Il parroco e i bambini piangono Maxim

21 Luglio 2014

Folla ai funerali del bimbo soffocato dal padre, don Giovanni si commuove. La Russia apre un’inchiesta sull’adozione

PESCARA. E’ con le lacrime che don Giovanni Masciulli inizia l’omelia per salutare «l’angelo biondo», per dare conforto «ai vivi affinché riprendano a camminare». «Ho battezzato Maxim», dice il parroco della chiesa del Sacro Cuore raccontando alle seicento, settecento persone perché anche lui non regge alla perdita del bimbo russo di 5 anni che, durante una delle tante messe, «era salito sull’altare, era venuto a salutarmi riempiendomi di gioia».

«Preghiamo per Maxim, morto in una situazione misteriosa»: piange, don Giovanni, di fronte alla piccola bara bianca coperta da fiori e su cui, accanto, gli amichetti di Maxim hanno posto un manifesto colorato con la scritta “sarai sempre con noi”. Sono i bambini della scuola di ginnastica artistica Aternum, la stessa che frequentava il bimbo russo di cinque anni soffocato con un cuscino dal papà Massimo Maravalle, rinchiuso in carcere dalla notte della tragedia di via Petrarca, quella che ha cambiato la vita di Patrizia Silvestri. E’ alla donna, 47 anni, avvocato nello studio Vasile, che il parroco si è rivolto quando ha invitato a trovare la forza per andare avanti, la frase conclusiva di una funzione tragica che la folla in chiesa ha voluto accompagnare con un lungo applauso.

Maxim era arrivato nel 2012 da un orfanotrofio di una cittadina di circa 200 mila abitanti della Siberia, si era ambientato a Pescara ed era stato accolto da una famiglia premurosa e attenta fin quando, nella notte tra giovedì e venerdì, la mente del papà Maravalle, in cura da otto anni per problemi psichiatrici, non è andata in tilt togliendo la vita al piccolo. «Maxim è morto in una situazione misteriosa», ha ripetuto il parroco per poi domandarsi: «Chi può dirigere i suoi passi in autonomia e lucidità anche conoscendosi?». «Il Signore ha voluto un angelo biondo venuto da lontano per amore di Dio e dei genitori adottivi», ha proseguito il parroco tra singhiozzi, fazzoletti, occhiali scuri. Tanti avvocati si sono stretti alla famiglia tra cui il presidente dell’ordine Danato Di Campli oltre all’avvocato Alfonso Vasile così come il sindaco e legale Marco Alessandrini, l’assessore Giuliano Diodati e un’associazione russa. Palloncini bianche e ancora un applauso per Maxim prima della partenza del feretro verso il cimitero di Montesilvano.

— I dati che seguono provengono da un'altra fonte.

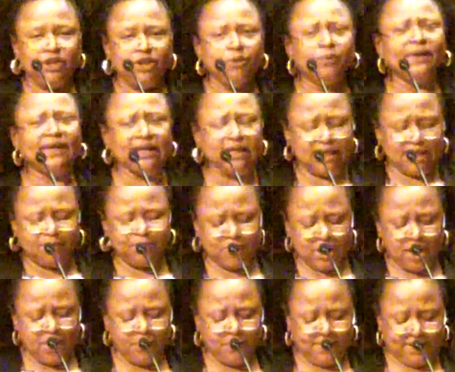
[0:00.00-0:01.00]
you want to keep
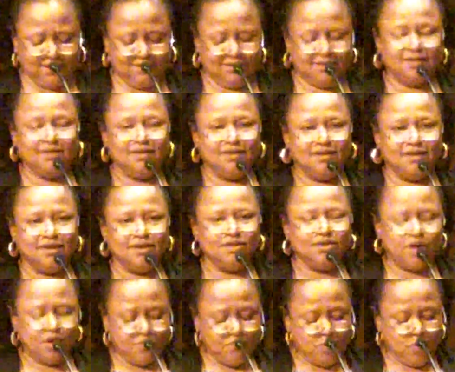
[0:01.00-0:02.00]
going,
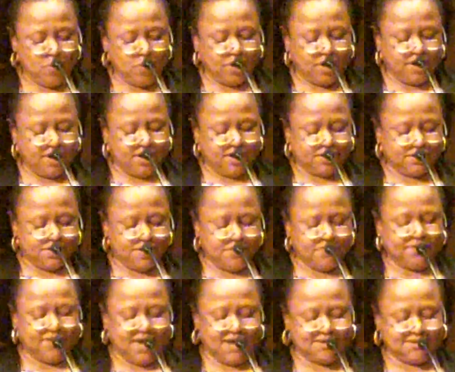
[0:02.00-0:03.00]
no more,
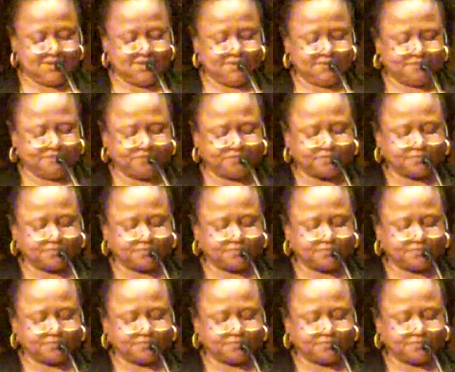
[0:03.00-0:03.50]
no less.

La Russia apre un’inchiesta. Proseguono le indagini volte ad esaminare il fascicolo dell’adozione di Maxim, arrivato a Pescara quando aveva circa due anni e mezzo. Se nei giorni scorsi gli agenti della squadra Mobile alla guida di Pierfrancesco Muriana hanno ascoltato come testimone lo psichiatra che aveva in cura Maravalle da otto anni e che ha detto di essere estraneo all’adozione, da oggi gli agenti coordinati dal pm Andrea Papalia acquisiranno al tribunale dei minori il fascicolo del bimbo. Ma un’inchiesta collaterale a quella della procura pescarese sarebbe stata aperta proprio in Russia. Secondo l’agenzia Adnkronos, che cita l’agenzia di stampa russa Itar-Tass, «le autorità giudiziarie della regione russa di Amur hanno aperto un procedimento penale per negligenza sulla gestione della documentazione per l’adozione del bambino ucciso». Lo ha detto all’agenzia di stampa russa il portavoce della commissione investigativa russa Vladimir Markin secondo cui «la decisione di aprire il procedimento è stata presa dopo un’indagine procedurale dalla quale sono emerse informazioni su una possibile negligenza che i funzionari statali della regione di Amur avrebbero commesso nell’elaborazione dei documenti per l'adozione del bambino nel 2012». L’Itar-Tass ricorda che «ai parenti di Maxim e ad altri cittadini russi, venne negata l’adozione del bambino ed è anche su questo che si concentrerà l'inchiesta». Circostanze che, al momento, non trovano conferma, dovranno essere verificate iniziando dall’acquisizione del fascicolo all’Aquila.